How does this relate to carbon intensity? The carbon intensity varies with overall demand and also with availability of renewables especially wind. This chart shows carbon intensity instead of prices, averaged over the same three months in 2019.


The peak time has high carbon intensity in February but less so in June. There are several reasons for this. Demand peaks are less pronounced and later in summer. Also in summer there is more renewable solar energy in the late afternoon in summer, and less wind overnight (because it is generally less windy in summer).

The Tide tariff is different at weekdays and weekends. These charts show the carbon by month as above with weekdays and then weekends. The red and green show high rate and low rate times with Tide.

On weekdays, there is a pronounced morning peak just at the end of the cheap time.


On weekends, the morning peak is much flatter. The evening is not charged at peak rate although there is an evening peak in intensity, especially in winter. However, this peak is lower than during the week.

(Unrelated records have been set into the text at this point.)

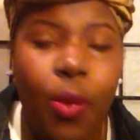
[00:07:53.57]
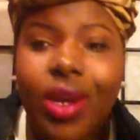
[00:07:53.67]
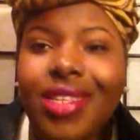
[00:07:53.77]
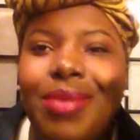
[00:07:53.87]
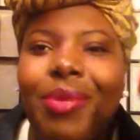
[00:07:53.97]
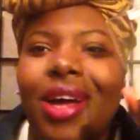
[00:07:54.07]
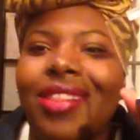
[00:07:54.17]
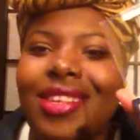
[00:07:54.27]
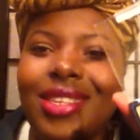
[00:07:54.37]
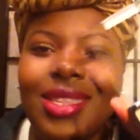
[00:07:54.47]
want to depot
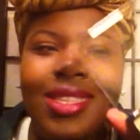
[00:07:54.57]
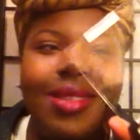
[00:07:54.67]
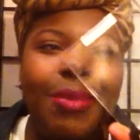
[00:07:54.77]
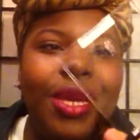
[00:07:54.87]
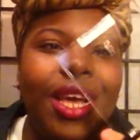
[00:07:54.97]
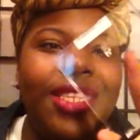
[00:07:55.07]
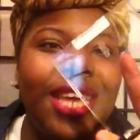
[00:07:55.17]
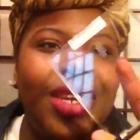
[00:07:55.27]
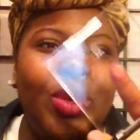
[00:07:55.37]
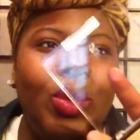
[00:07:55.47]
this because
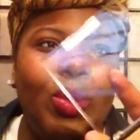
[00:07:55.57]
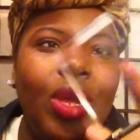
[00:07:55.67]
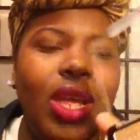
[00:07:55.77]
I don't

So what does this mean for carbon savings, if you shift demand from peak to cheap times? For the Agile tariff scenario, I assume you shift demand from peak to some time during the cheapest 4 hours of the day. I assume you are doing it with a battery, with a round trip efficiency of 90% so you need more than 1kWh charging to supply 1 kWh during the peak. The carbon savings (and the price savings) vary from day to day and substantially during the year. This chart shows month averages, carbon savings per kWh shifted.


Carbon savings are much higher in the winter: the highest is 52gCO2e/kWh in January. However, savings are actually negative in high summer, meaning that the cheapest times have higher emissions than the peak periods. This is not so surprising when you look back at the third chart, showing carbon intensities through the day in sample months. In June, the carbon intensity during the early hours of the morning averages higher than during the day - at least it did in 2019.

This chart shows the bill savings, again from shifting demand from the peak time to the cheapest four hours of the day, per kWh shifted, with 90% efficiency. The highest savings are 20p/kWh in December but they are pretty high all the year. The average is 17.5pkWh.

For Tide, the scenario is slightly different. The shifting is from peak times on weekdays, or daytimes on weekends (when there is no peak time), to the low rate time, which is midnight to 7am on all days.

Once again, the carbon savings are high during the winter and negative in summer. The highest savings are 59 gCO2/kWh in January. For Tide, there is no seasonal difference in bill savings as the prices do not vary during the year. The average bill savings for shifted energy (averaged over weekdays and weekends) is 19.5p/kWh

In summary:
TOU tariffs offer cheaper rates for your electricity at most times of the day but with a peak time premium. If you can shift your demand away from peak times (for example with a battery) you can make large savings. Based on current rates for Green Energy Tide, and rates for Octopus's Agile from 2019, the bill savings average slightly higher with Tide than Agile, or at least they would have been in 2019. For varying tariffs like Agile that are based on wholesale price, these savings are highly variable and larger in winter and summer but still large all year round.

However, from the point of view of carbon savings, load shifting in the summer is not good news - in fact in the high summer months this can increase carbon emissions, for both Agile and Tide.

On the other hand, if you have solar panels to go with your battery then you can use your own solar power to charge it and this means you can guarantee carbon savings all year.